Exercise instructions:
Copy the entries that appear below in full, leaving out any picture among them.

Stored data
/---

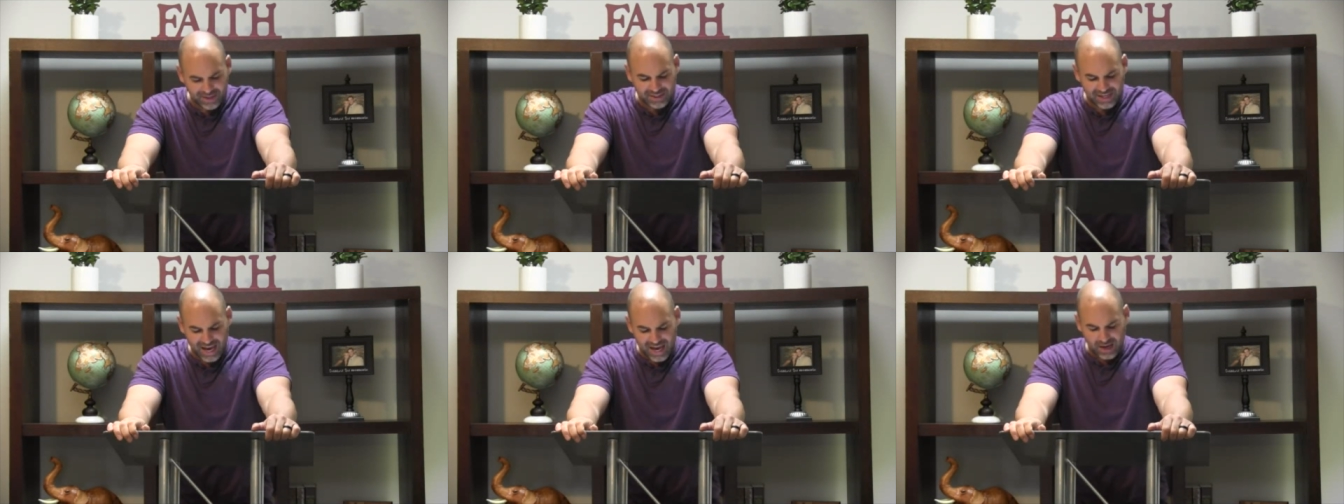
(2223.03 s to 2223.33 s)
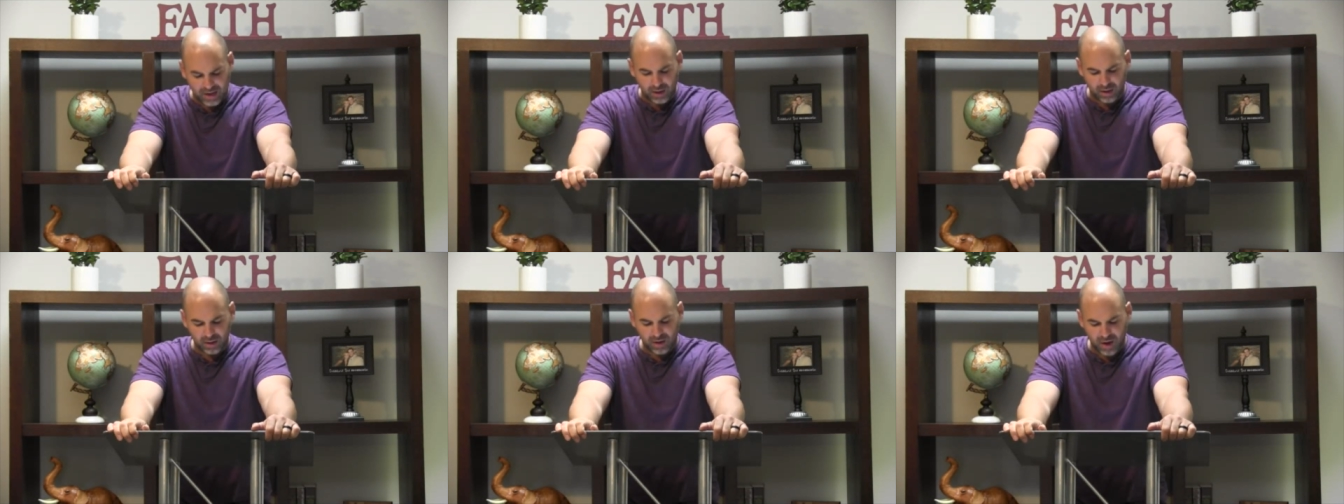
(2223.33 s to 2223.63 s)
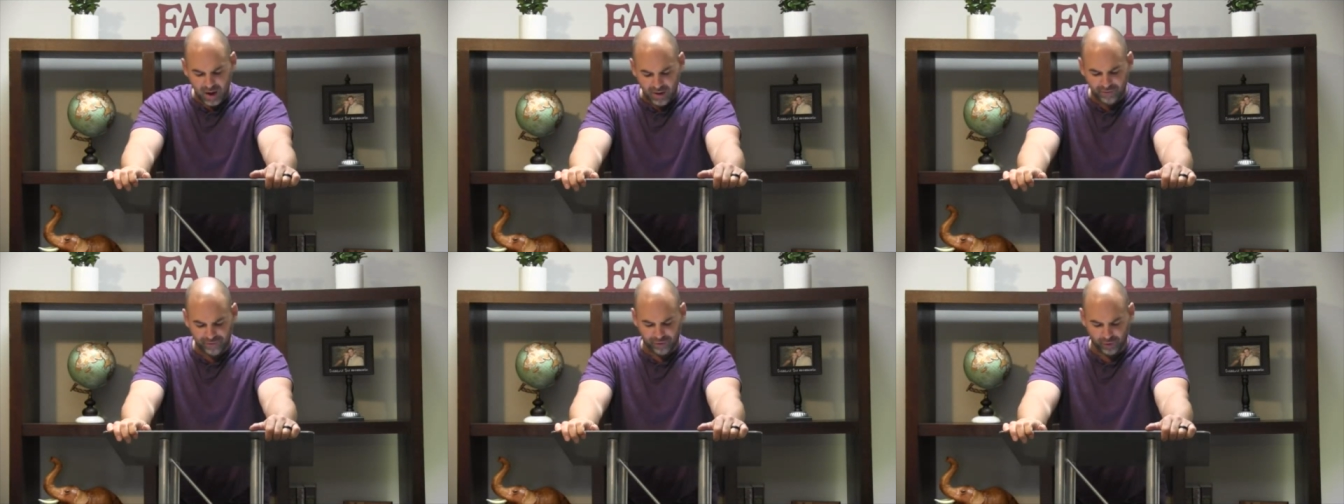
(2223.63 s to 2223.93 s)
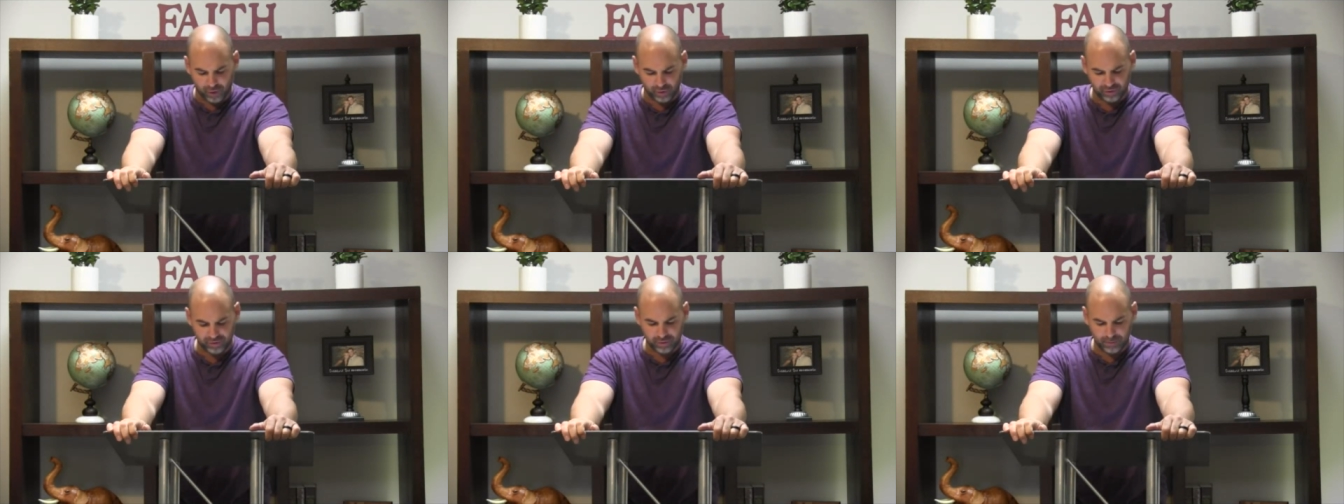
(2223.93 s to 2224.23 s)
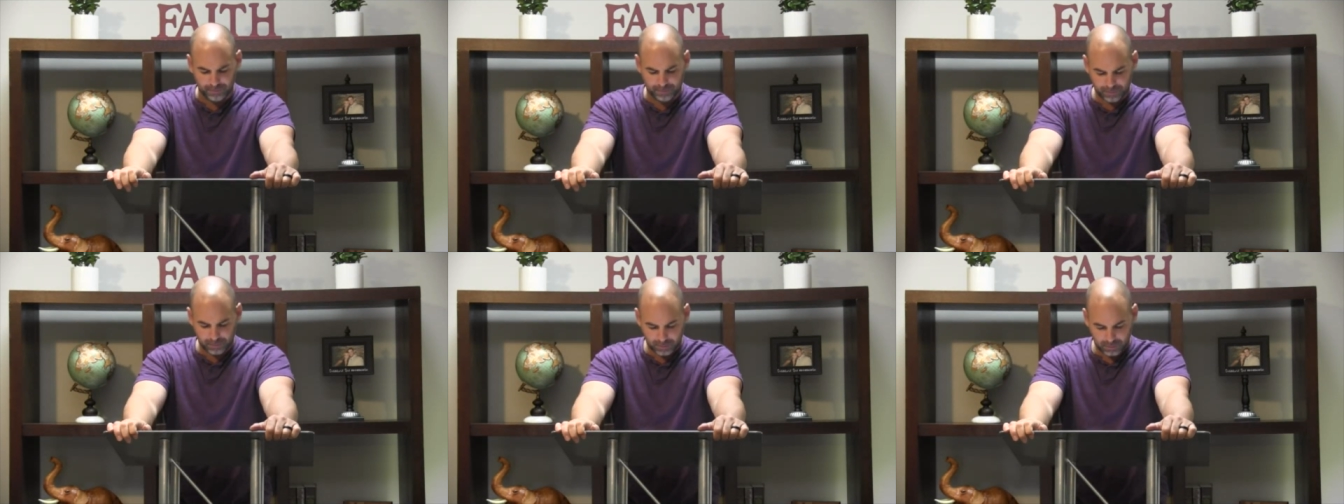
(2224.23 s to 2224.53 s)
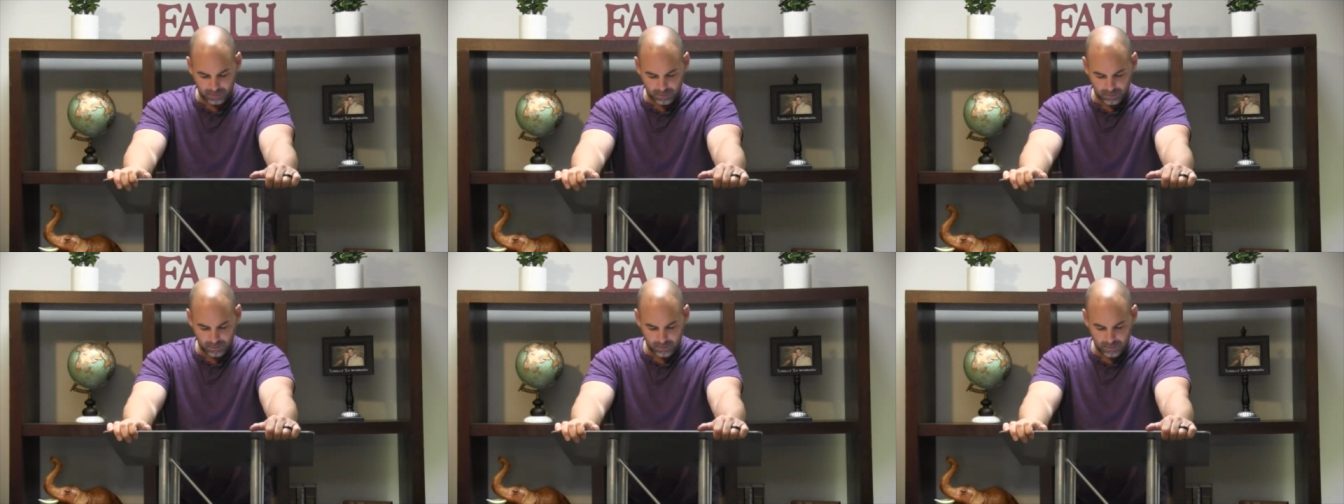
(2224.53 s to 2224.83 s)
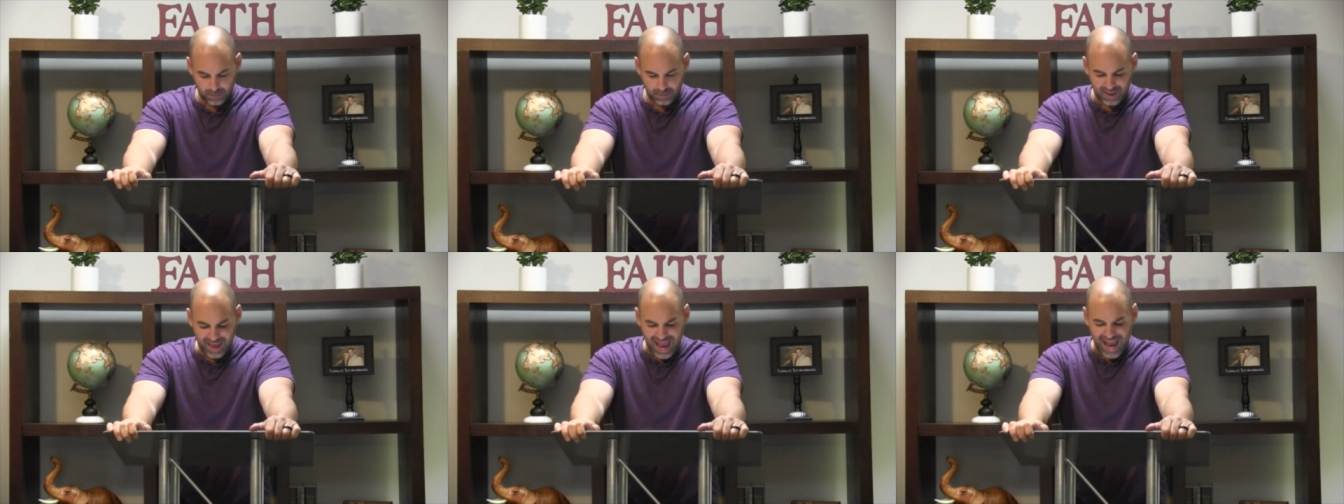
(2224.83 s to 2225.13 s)
take comfort
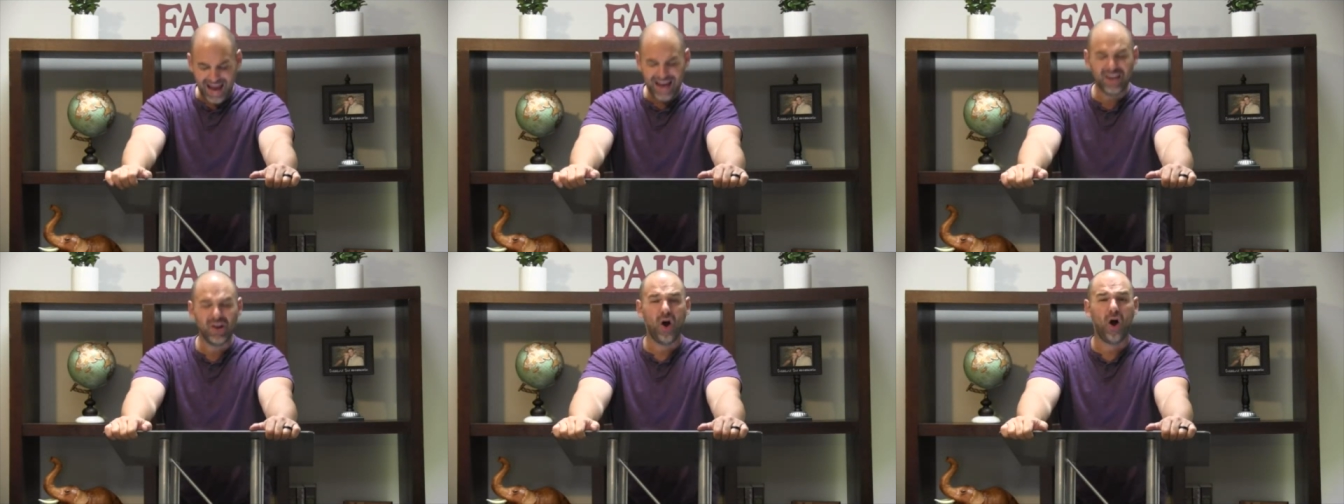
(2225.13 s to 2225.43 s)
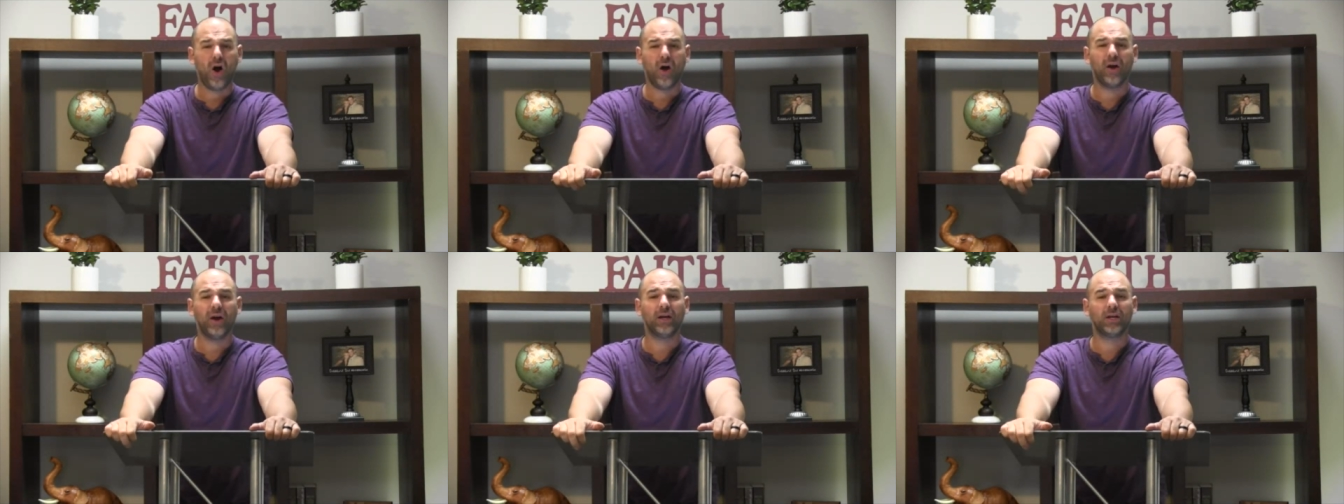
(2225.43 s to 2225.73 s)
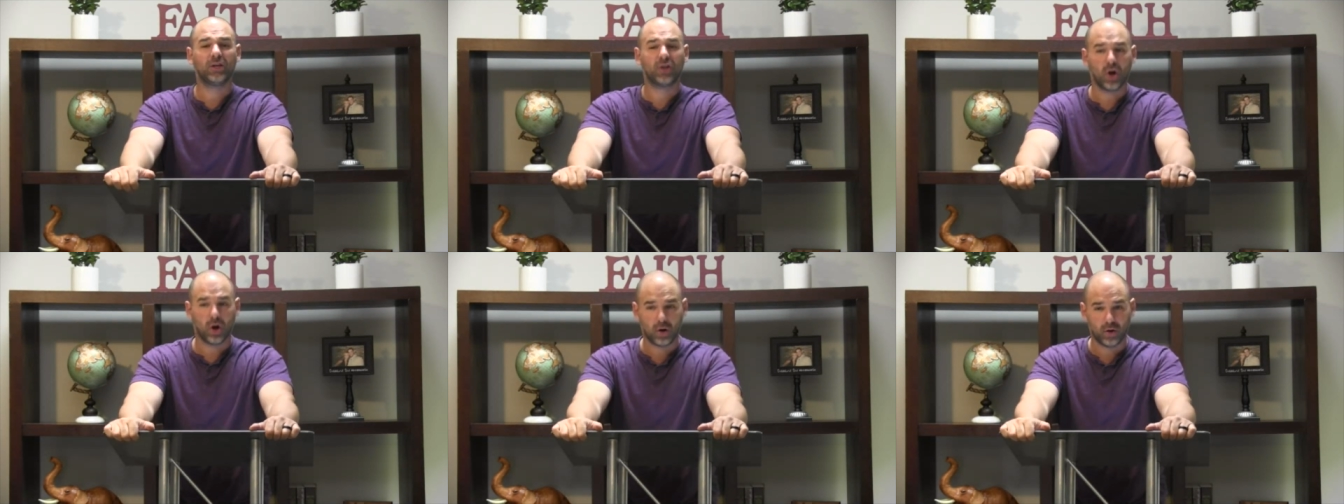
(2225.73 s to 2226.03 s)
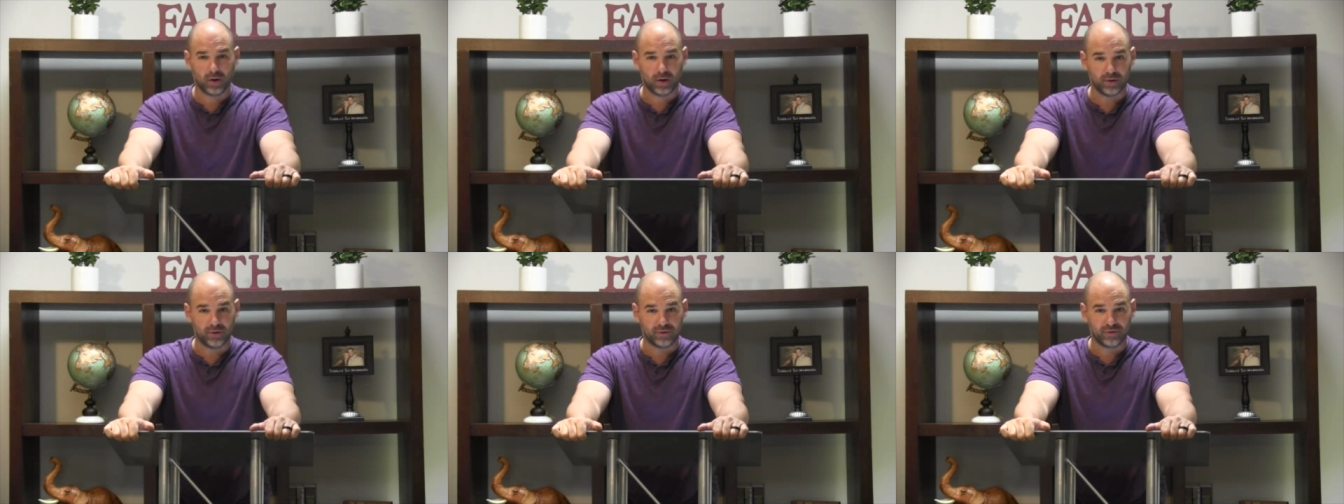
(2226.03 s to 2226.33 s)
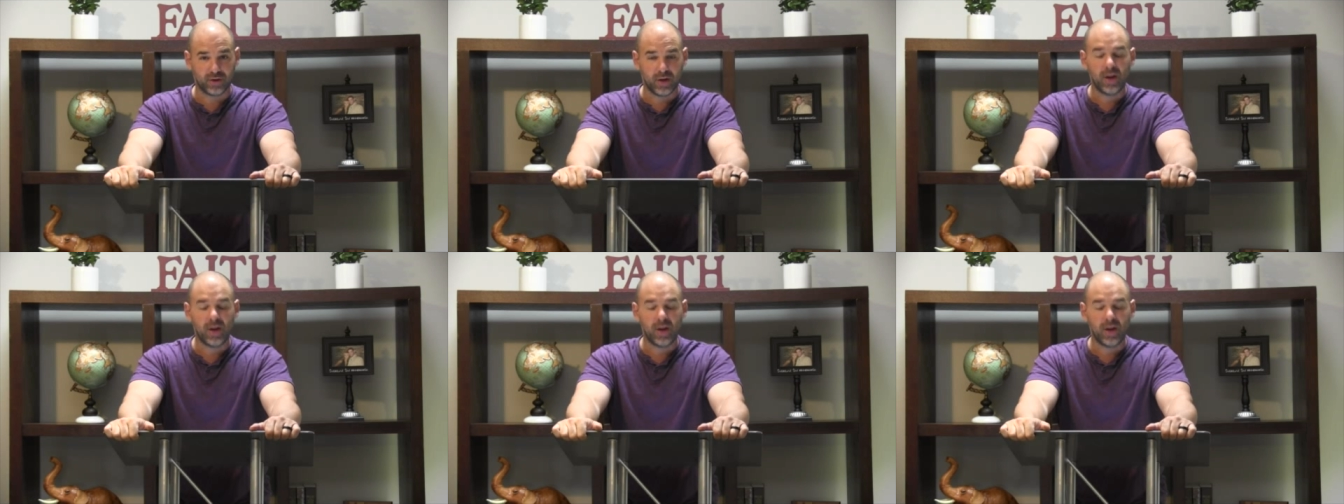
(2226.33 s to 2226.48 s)
and are encouraged.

\---

Answer box:
(2223.03 s to 2223.33 s)
(2223.33 s to 2223.63 s)
(2223.63 s to 2223.93 s)
(2223.93 s to 2224.23 s)
(2224.23 s to 2224.53 s)
(2224.53 s to 2224.83 s)
(2224.83 s to 2225.13 s)
take comfort
(2225.13 s to 2225.43 s)
(2225.43 s to 2225.73 s)
(2225.73 s to 2226.03 s)
(2226.03 s to 2226.33 s)
(2226.33 s to 2226.48 s)
and are encouraged.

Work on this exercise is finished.